Lundi après-midi, c'est le cardinal Dario Castrillon Hoyos qui célébrera la messe tridentine (en latin). Outre Mgr Aubertin, il devrait être entouré de trois autres évêques, manifestant qu'une pluralité de rites existe dans l'Église catholique. Il s'agit de Mgr George Alencherry, évêque de Thuckalay (Inde), de rite syro-malabar; de Mgr Grégoire Ghabroyan, évêque de l'éparchie de Sainte-Croix de Paris pour les Arméniens catholiques en France; et de Mgr Michel Hrynchyshyn, exarque des Ukrainiens catholiques en France. Pour un épiscopat français qui veut assurer la communion de ses fidèles mais qui, au premier abord, ne s'est pas montré ravi de la venue du cardinal Castrillon Hoyos, voilà une bonne occasion à saisir, à moins que ce soit un fâcheux signe d'éparpillement et de dissension.

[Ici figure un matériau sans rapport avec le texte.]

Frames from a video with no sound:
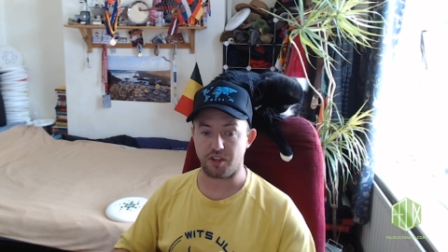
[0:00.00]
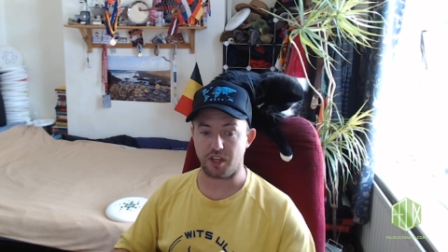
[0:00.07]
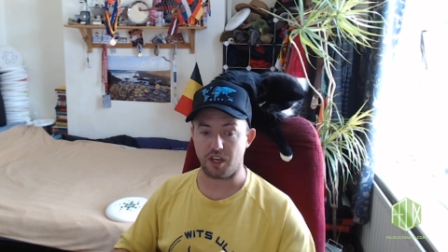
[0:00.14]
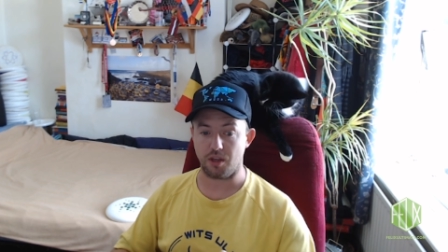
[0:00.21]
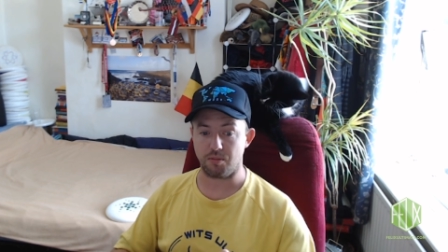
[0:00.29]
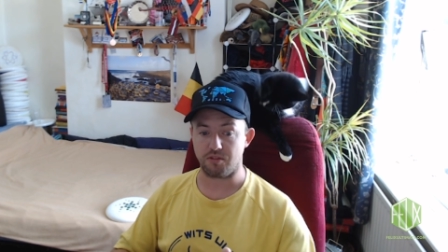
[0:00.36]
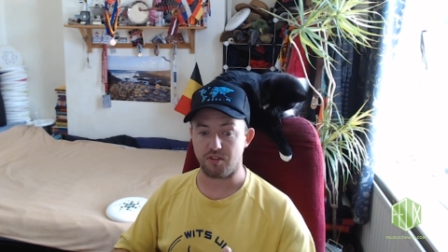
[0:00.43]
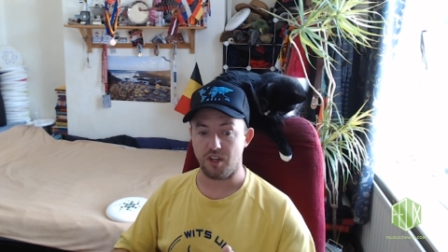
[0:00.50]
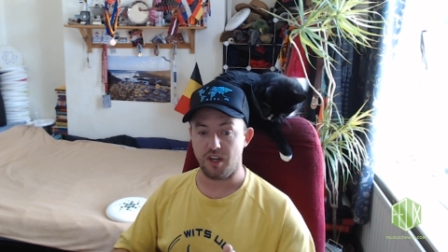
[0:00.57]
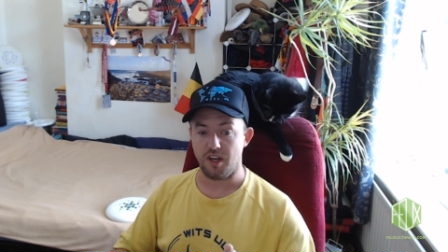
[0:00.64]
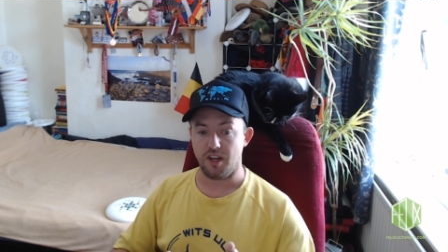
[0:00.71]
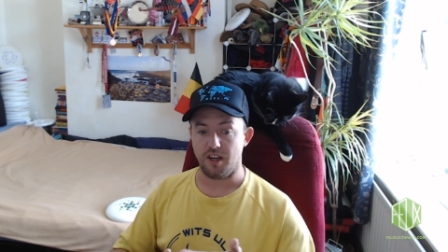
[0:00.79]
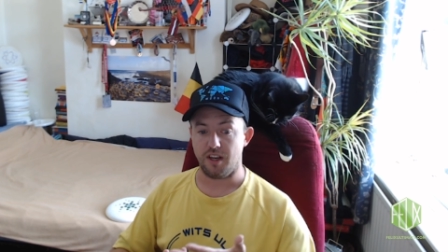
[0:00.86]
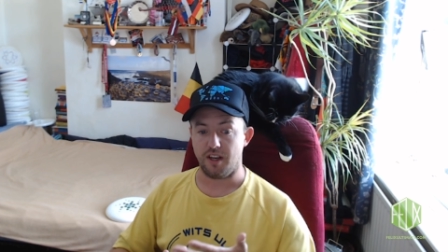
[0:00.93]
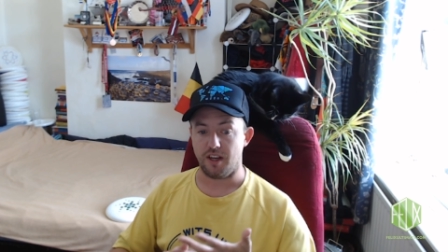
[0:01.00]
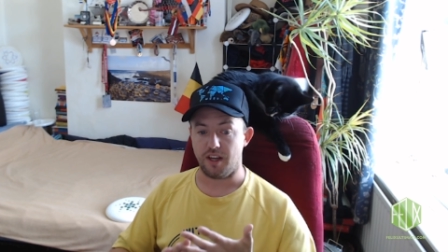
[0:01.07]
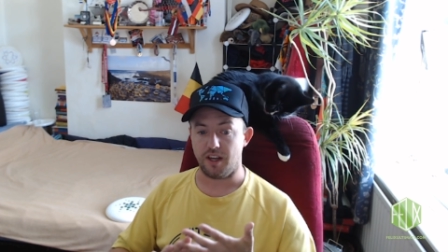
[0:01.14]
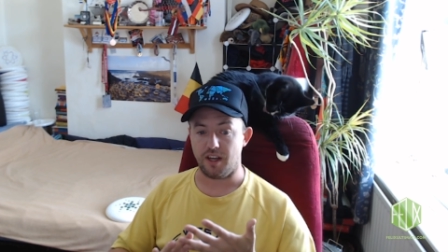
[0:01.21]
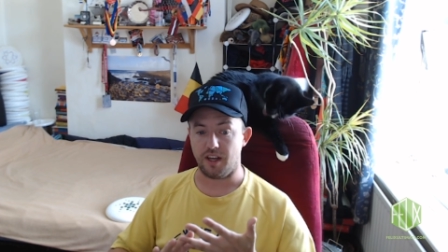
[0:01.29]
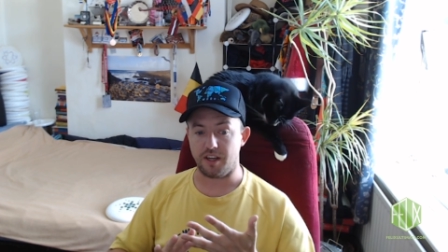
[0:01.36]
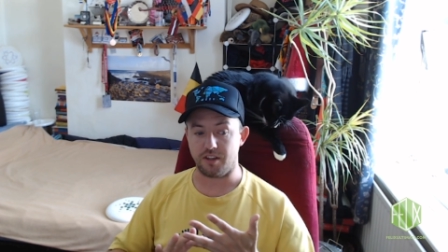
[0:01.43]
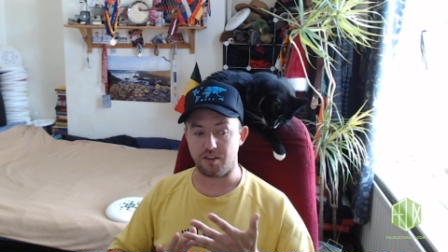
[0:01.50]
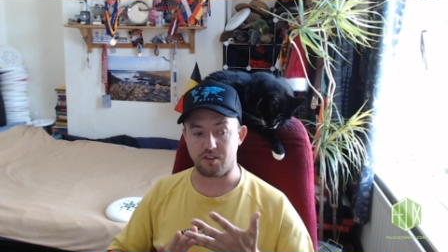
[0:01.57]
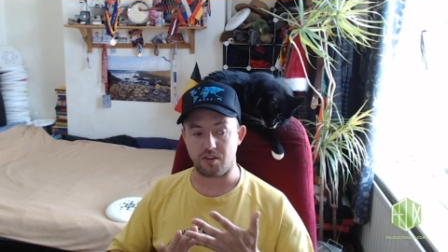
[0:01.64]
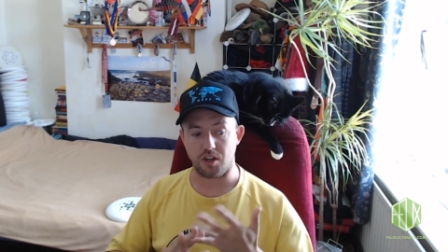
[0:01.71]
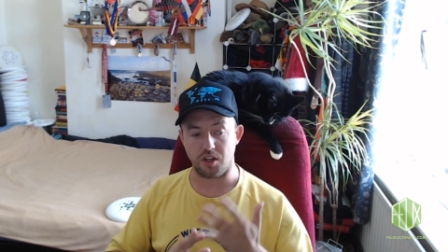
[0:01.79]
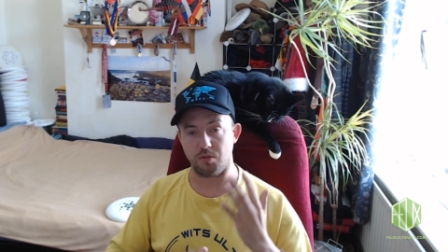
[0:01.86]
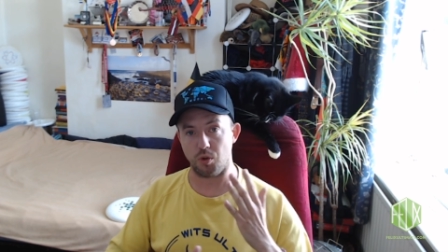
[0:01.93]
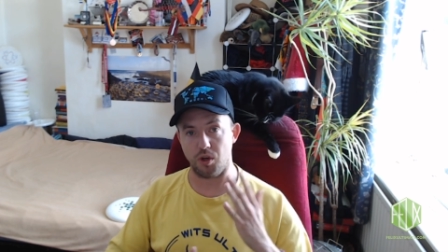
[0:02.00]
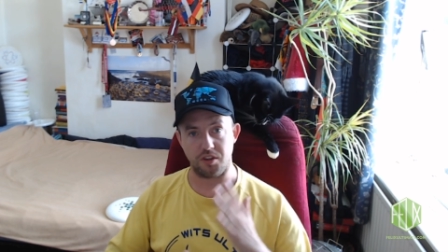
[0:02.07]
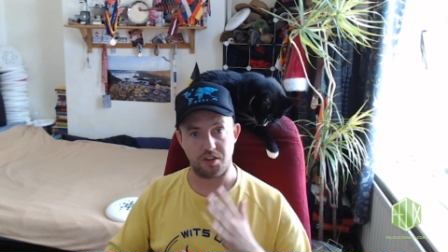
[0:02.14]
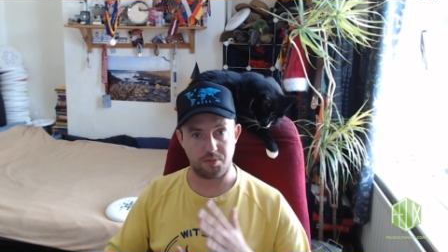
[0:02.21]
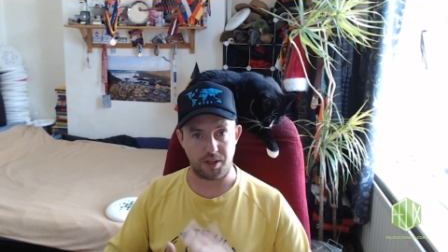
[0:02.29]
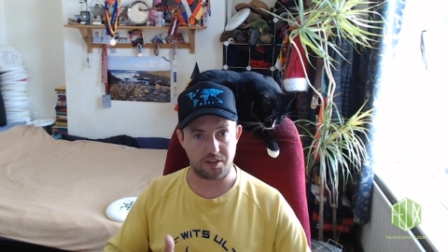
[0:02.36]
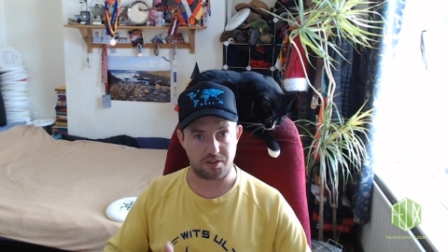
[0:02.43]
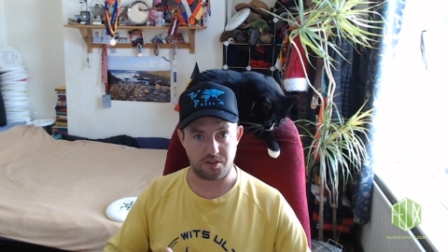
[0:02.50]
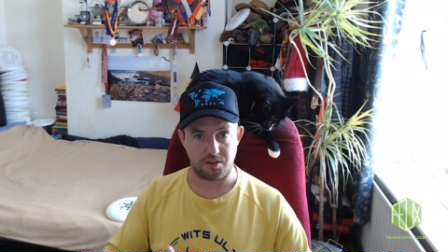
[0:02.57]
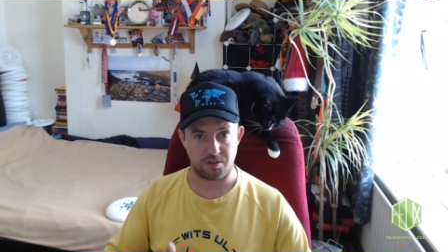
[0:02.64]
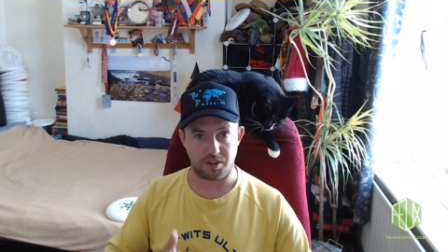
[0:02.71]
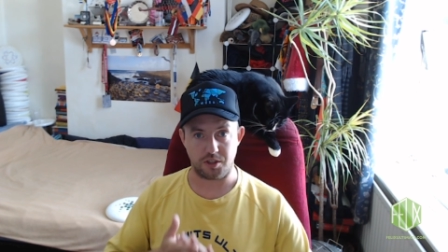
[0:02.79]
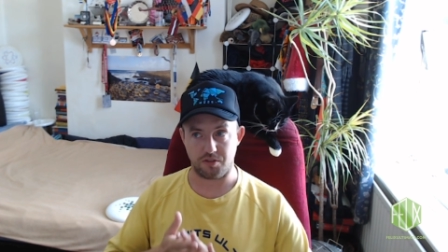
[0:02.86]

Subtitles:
games, and it's kind of one-dimensional, right?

Le test est là, mais aussi dans la discipline des «troupes» qui trépignent d'impatience pour une reconnaissance pleine et entière. «Nous sommes dans la situation des uniates, affirme l'abbé François Pozzetto, aumônier du pèlerinage Notre-Dame de Chrétienté. Nous attendons de Rome un signe fort, et la venue du cardinal Castrillon Hoyos en sera un, assurément. Car nous sommes marginalisés. Il faut, pour nos communautés, des statuts canoniques, une juridiction. Nous ne demandons qu'à être reconnus à notre place, sans vouloir toute la place.» Pour certains de ces pèlerins, en effet, la lassitude gagne; elle pourrait les incliner à la dissidence. On pourrait alors les retrouver dans l'autre pèlerinage où l'on pense que les «ralliés» sont dans une impasse depuis bientôt treize ans.

Car, chez les purs et durs de la Tradition - ceux du pèlerinage du même nom -, l'attitude est plus opposée à toute «l'Église conciliaire», à l'épiscopat français, à maints faits et gestes de Jean-Paul II. Depuis le début de l'année, le contact officiel a néanmoins été renoué avec Rome, en particulier entre la Fraternité Saint-Pie X et le cardinal Castrillon Hoyos, à charge pour celui-ci de donner des gages aux fidèles «ralliés». Or, dans le ton des diverses publications de cette branche traditionaliste, rien n'a changé, sauf la stratégie de communication, y compris par Internet, qui se veut aimable et ouverte pour laisser à Rome tous les torts d'une éventuelle fermeture. La Fraternité Saint-Pie X adresse une lettre à tout le clergé français. Elle s'explique sur ses griefs à propos de la «nouvelle messe» dans un opuscule (Le problème de la réforme liturgique, éd. Clovis). Elle met les formes avec Mgr Aubertin. Missives, envoyés spéciaux, conciliabules, rencontres à Rome se succèdent. Le fil du dialogue est mince, mais il tient, parce que le Pape lui-même y tient.

Dans cette mouvance qui ira de Chartres à Paris, l'unanimité ne règne pas non plus et la route du pèlerinage sera aussi un test. Tout le monde est-il d'accord pour un rapprochement avec Rome qui tente, bon gré mal gré du côté de l'épiscopat français, de ne pas creuser l'écart avec les traditionalistes, ce microcosme bien compliqué? Ça bouge chez les «tradi».